--- GIVEN RECORDS Enclosed Below ---

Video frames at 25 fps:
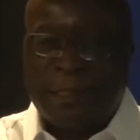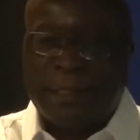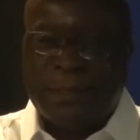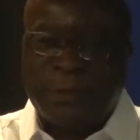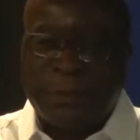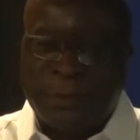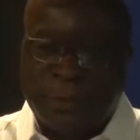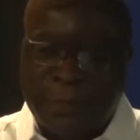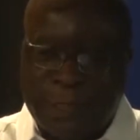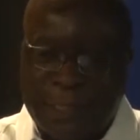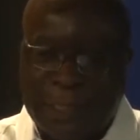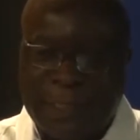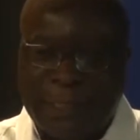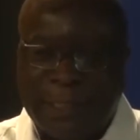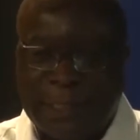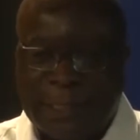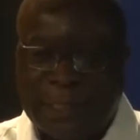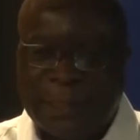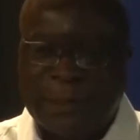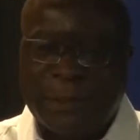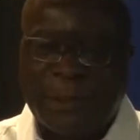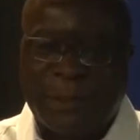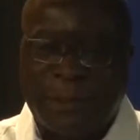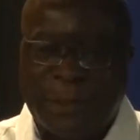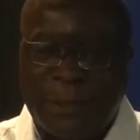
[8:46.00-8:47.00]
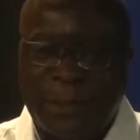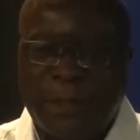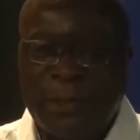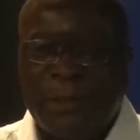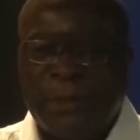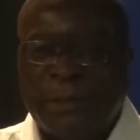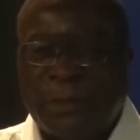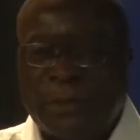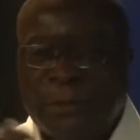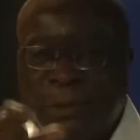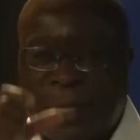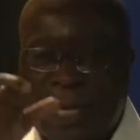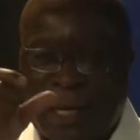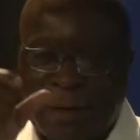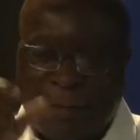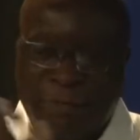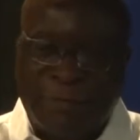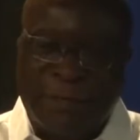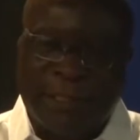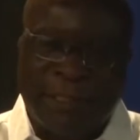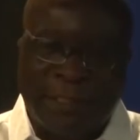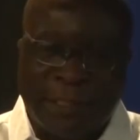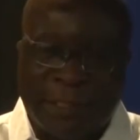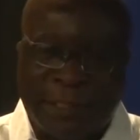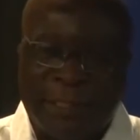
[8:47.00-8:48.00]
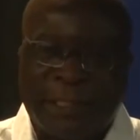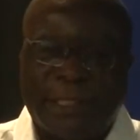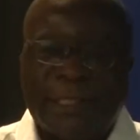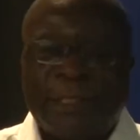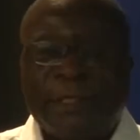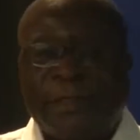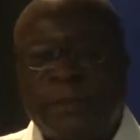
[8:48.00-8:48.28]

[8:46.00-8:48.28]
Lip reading: new trees and so on. You harvest the tree,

--- End of Enclosed GIVEN RECORDS ---

TASK DESCRIPTION: Output all the data, exactly, without images.

EXERCISE OUTPUT:
Video frames at 25 fps:
[8:46.00-8:47.00]
[8:47.00-8:48.00]
[8:48.00-8:48.28]

[8:46.00-8:48.28]
Lip reading: new trees and so on. You harvest the tree,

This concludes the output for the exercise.